The ability to take control of cells that give rise to the skull may be key to Zika virus’ crippling effects on infants’ brain.
Researchers found that Zika hijacks cells related to skull formation to produce excess molecules that damage neural progenitor cells, which give rise to different types of brain cells. The infection of these cells may explain why babies born to mothers affected by the virus have smaller-than-average heads—a condition known as microcephaly.
“Some of the babies born to mothers affected by Zika not only have small brains, they also have facial abnormalities,” said Catherine Blish, one of the lead authors of the study. This detail spurred her and co-author Joanna Wysocka’s teams to focus on a group of cells, dubbed cranial neural crest cells, which develop into different head structures, including bones of the face.
Previous research had focused on the effects of Zika infection on cells that give rise to neurons. According to Ralph Marcucio, a developmental biologist at University of California San Francisco who was not involved in the research, this study helps shift the attention to other cell types. “[Cranial neural crest cells] would not be the first suspects of causing microcephaly,” he said.
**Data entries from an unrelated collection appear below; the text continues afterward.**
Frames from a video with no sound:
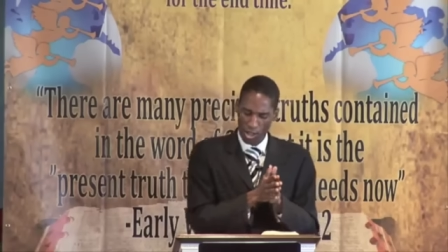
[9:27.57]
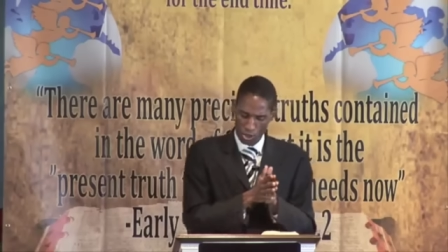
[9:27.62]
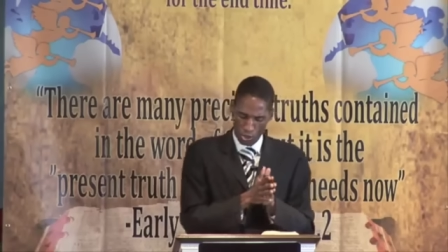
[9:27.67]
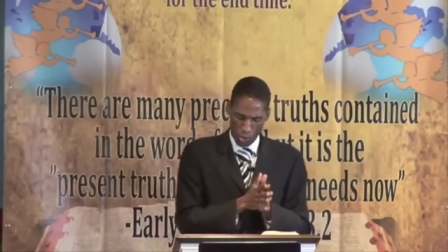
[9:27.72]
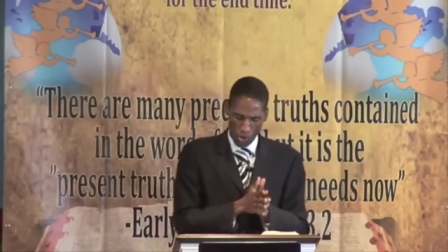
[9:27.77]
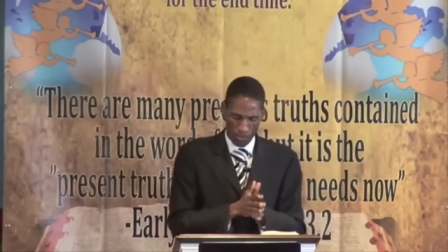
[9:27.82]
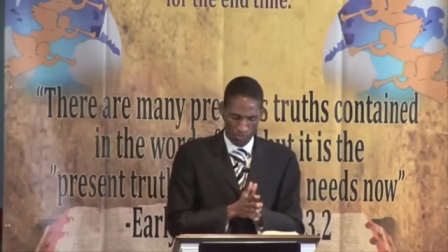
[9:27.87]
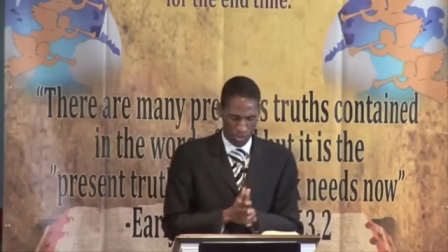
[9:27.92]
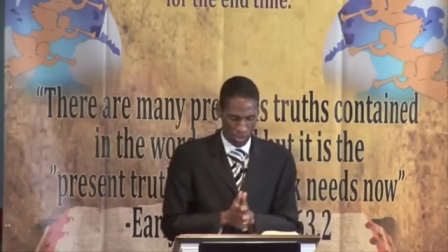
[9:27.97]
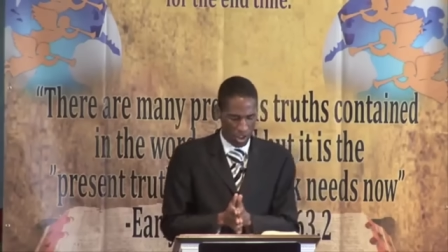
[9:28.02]

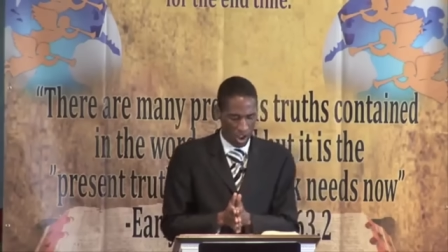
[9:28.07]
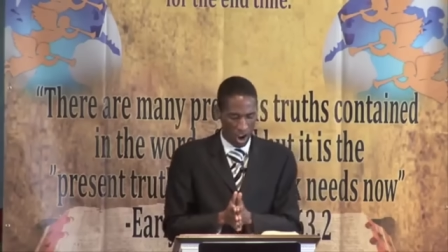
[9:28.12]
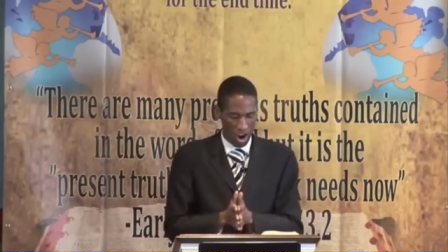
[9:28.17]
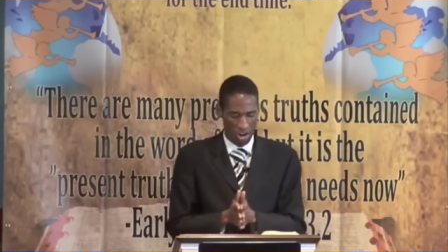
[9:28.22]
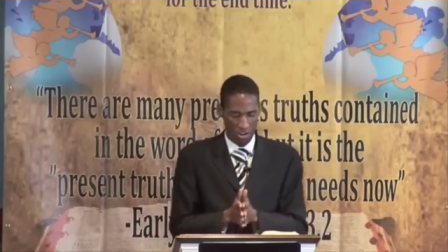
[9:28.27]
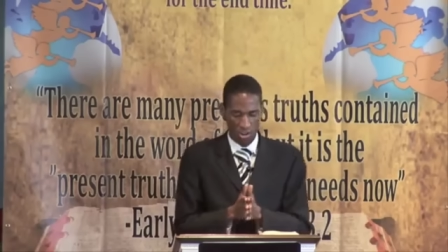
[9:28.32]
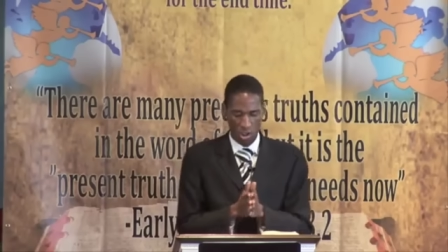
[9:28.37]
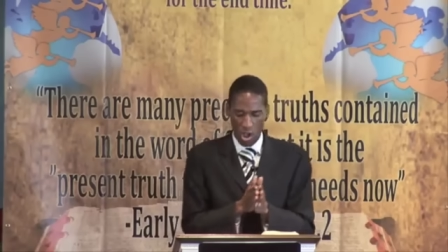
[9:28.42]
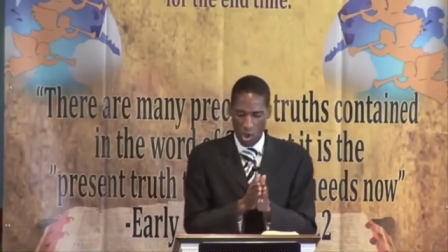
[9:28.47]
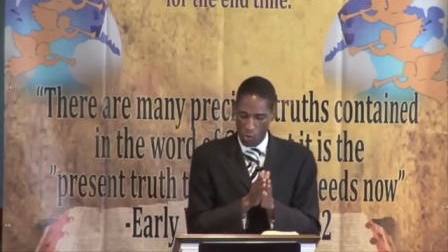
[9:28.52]
12
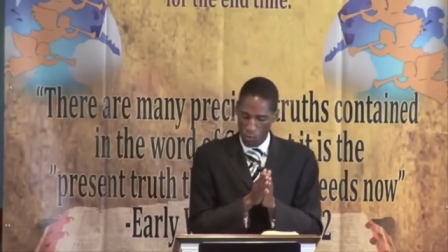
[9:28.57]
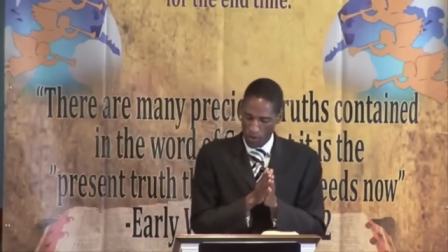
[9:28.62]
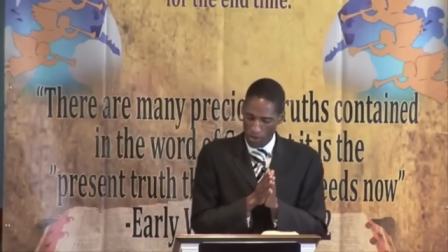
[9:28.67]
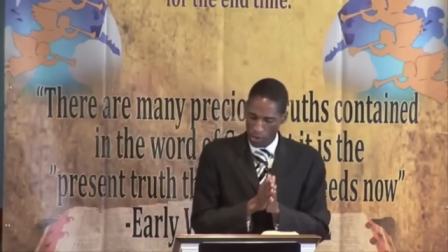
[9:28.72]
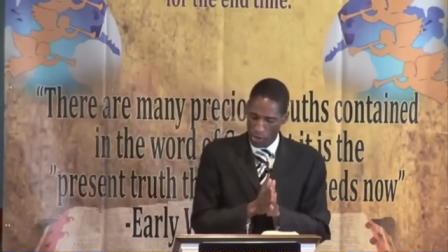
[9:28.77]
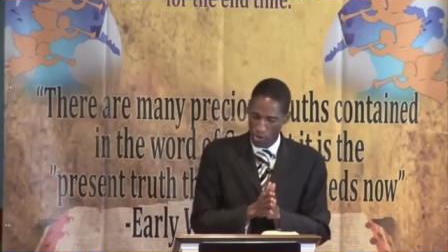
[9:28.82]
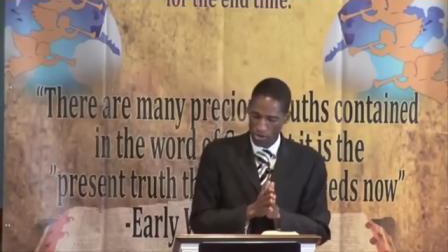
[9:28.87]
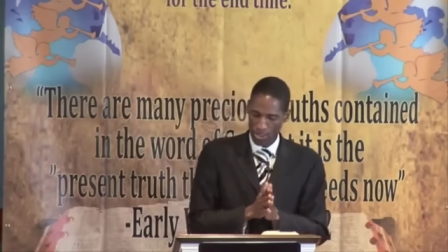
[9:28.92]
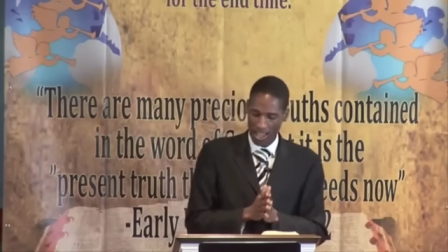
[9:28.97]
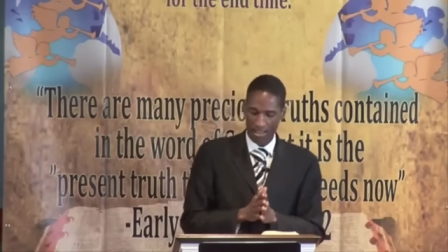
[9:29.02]
stars. We
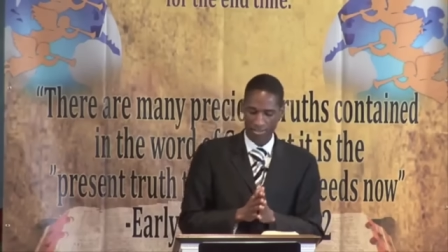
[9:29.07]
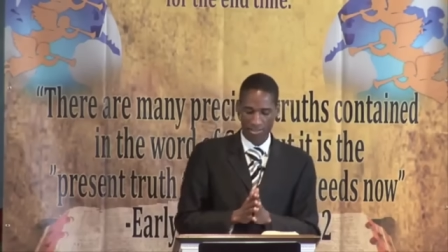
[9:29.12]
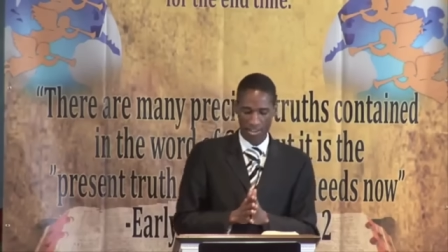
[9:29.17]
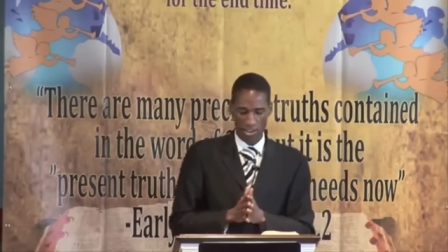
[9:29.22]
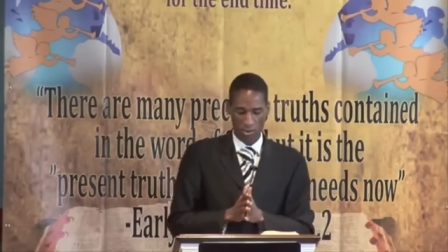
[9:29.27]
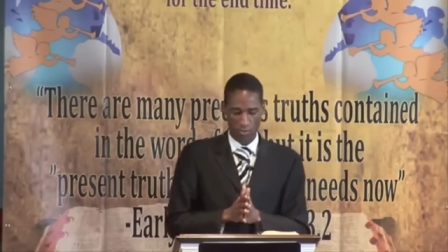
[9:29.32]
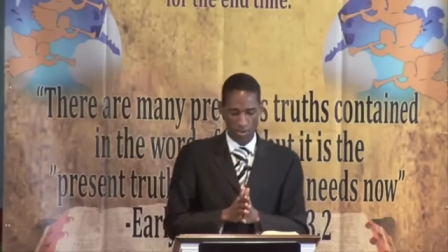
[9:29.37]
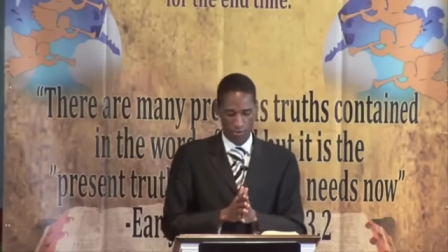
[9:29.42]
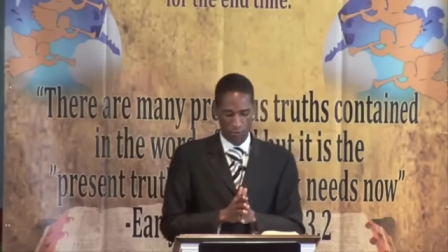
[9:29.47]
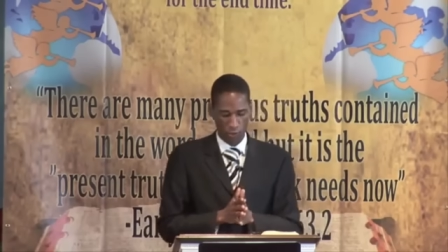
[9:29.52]
looked at
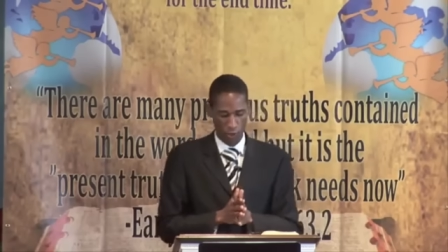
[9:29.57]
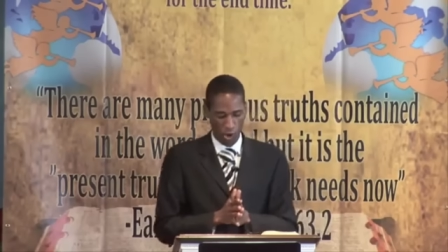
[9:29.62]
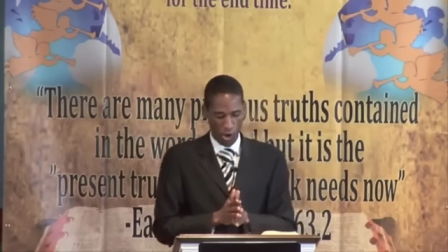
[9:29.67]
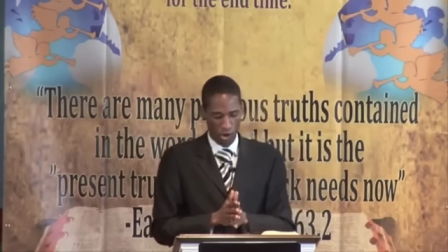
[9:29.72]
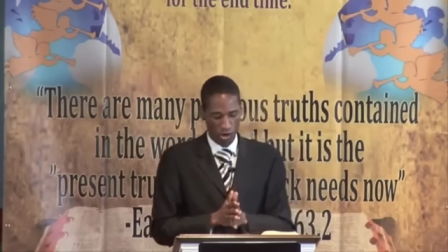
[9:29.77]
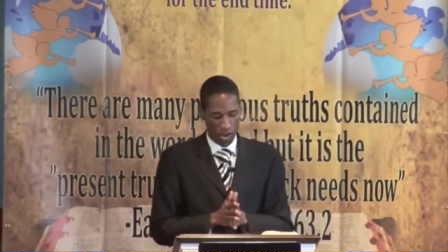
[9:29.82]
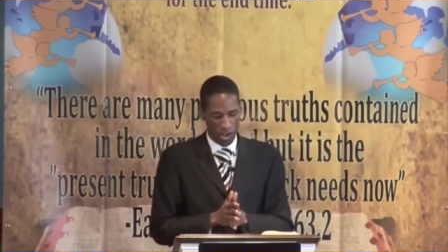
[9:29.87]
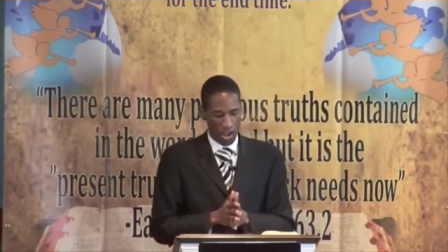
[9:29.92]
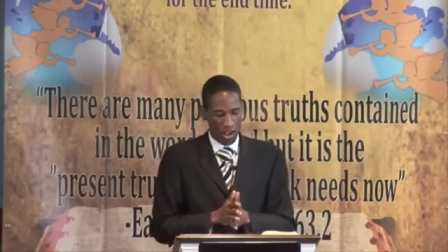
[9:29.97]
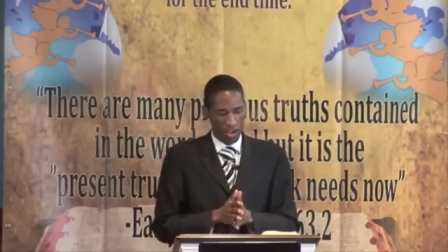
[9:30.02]
this
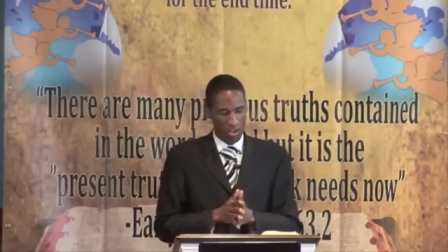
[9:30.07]
before.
When the researchers added Zika virus to cranial neural crest cells in a laboratory dish, the virus not only infected those cells, but it was also able to hijack them to support its own growth. One day after infection, the number of viruses in the dish increased up to tenfold.
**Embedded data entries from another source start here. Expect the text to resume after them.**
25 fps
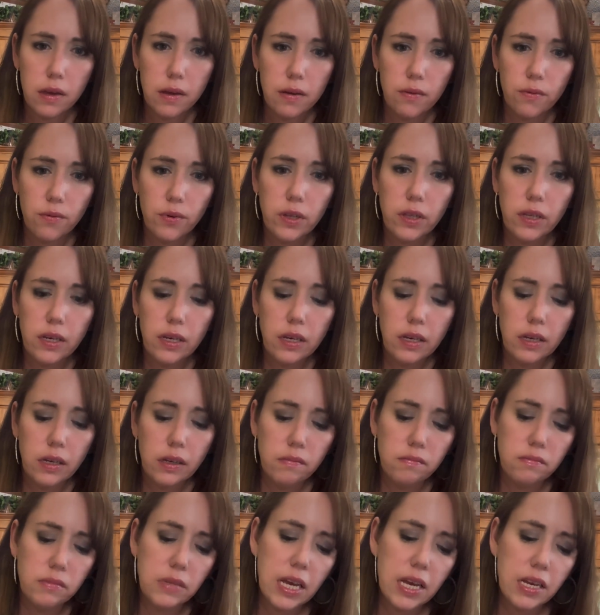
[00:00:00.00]
really
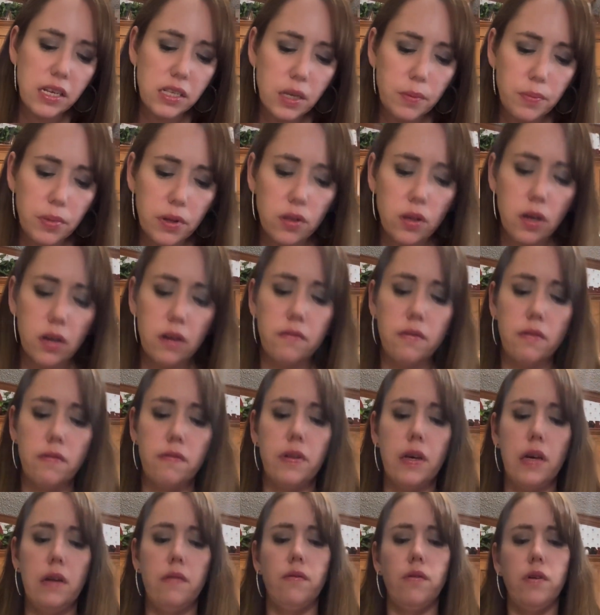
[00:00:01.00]
takes up a lot of the
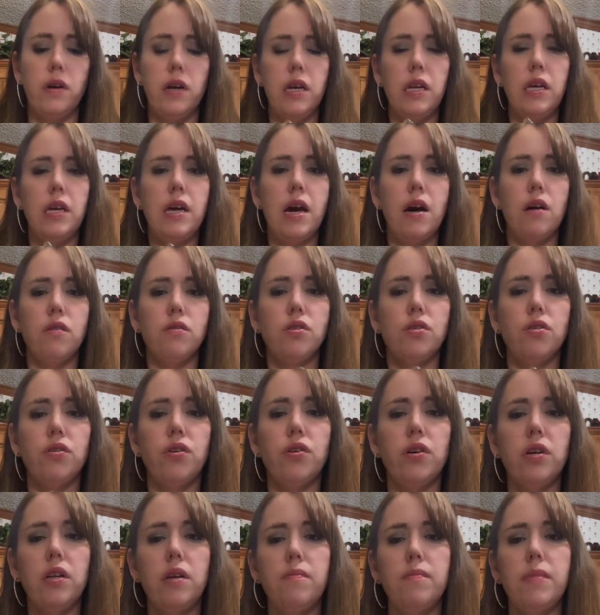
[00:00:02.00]
flavor. Anyhow, so you're
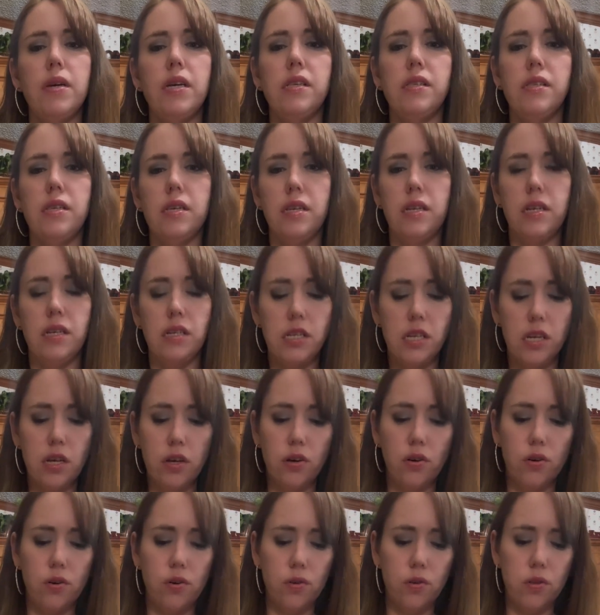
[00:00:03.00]
going to mix it
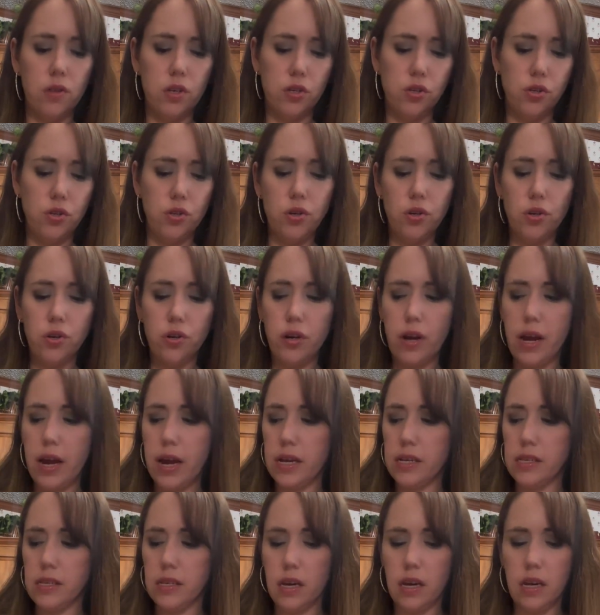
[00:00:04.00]
until the sugar
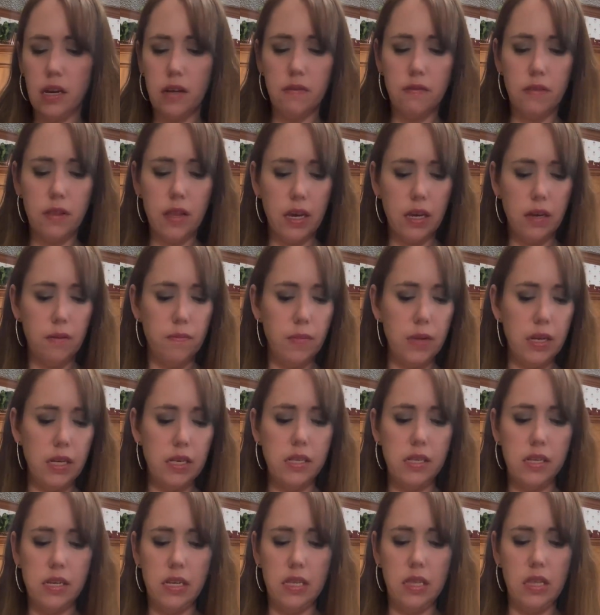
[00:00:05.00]
has kind of like
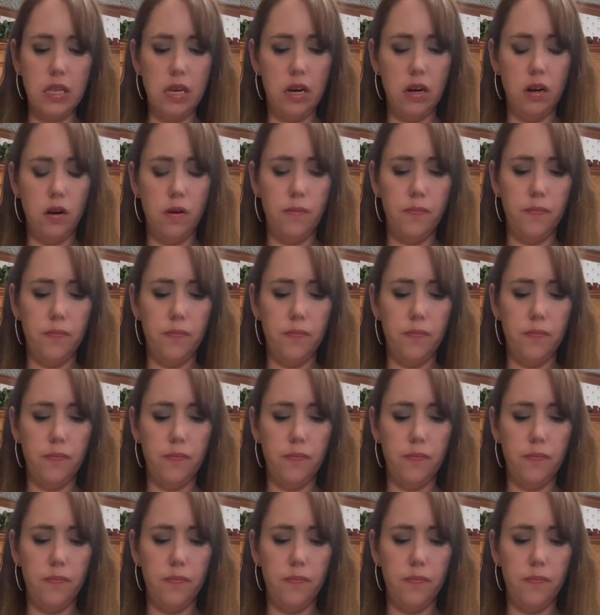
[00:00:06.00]
mixed in there.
Surprisingly, Zika did not kill the cells, Blish said. Infected cranial neural crest cells did, however, affect healthy neural progenitor cells—cells that give rise to different types of brain cells such as neurons. When the two cell populations were grown together, neural progenitor cells changed their shape or died, despite the fact that they were not infected with Zika—the two groups of cells were separated by a thin membrane that prevented viruses from passing through.
To explain these results, the researchers had to look elsewhere. They knew that, during the first stages of pregnancy, cranial neural crest cells occupy a region next to the developing brain and communicate with it through chemical messengers known as cytokines. “Cytokines tell the developing brain when to develop and how,” Blish said.
Zika-infected cranial neural crest cells produced 60 times more cytokines than non-infected cells. Since cytokines are small molecules that could easily cross the membrane used in the experiments, the researchers hypothesized that the excess of cytokines produced by infected cranial neural crest cells may be the culprit of the damage to neural progenitor cells. Indeed, adding large amounts of cytokines to neural progenitor cells grown alone made them alter their shape or die earlier than expected.
Infected cranial neural crest cells may impair brain development by acting as a reservoir of new viruses and producing cytokines at unhealthy levels. According to Blish, the communication breakdown caused by the excess cytokines might cause microcephaly in some pregnant women. However, more experiments in living animals are needed to prove this connection.
Andrea Da Poian, who studies virus-host interaction at the Federal University of Rio de Janeiro and was not involved in the research, pointed out that, although interesting, this is still only a hypothesis. According to Da Poian, because of the complexity of brain development, there is a long way to go before it will be possible to prove the effects of Zika infection on microcephaly.
Marcucio echoed the need for more experiments in animals. “What is true in a laboratory dish might not be true in a living animal,” he said.
Marcucio is intrigued by the idea that Zika could co-opt normal signals to disrupt the flow of information to the brain. “This work highlights the importance of a two-way communication between the brain and other cell types, especially in disease situations,” he said.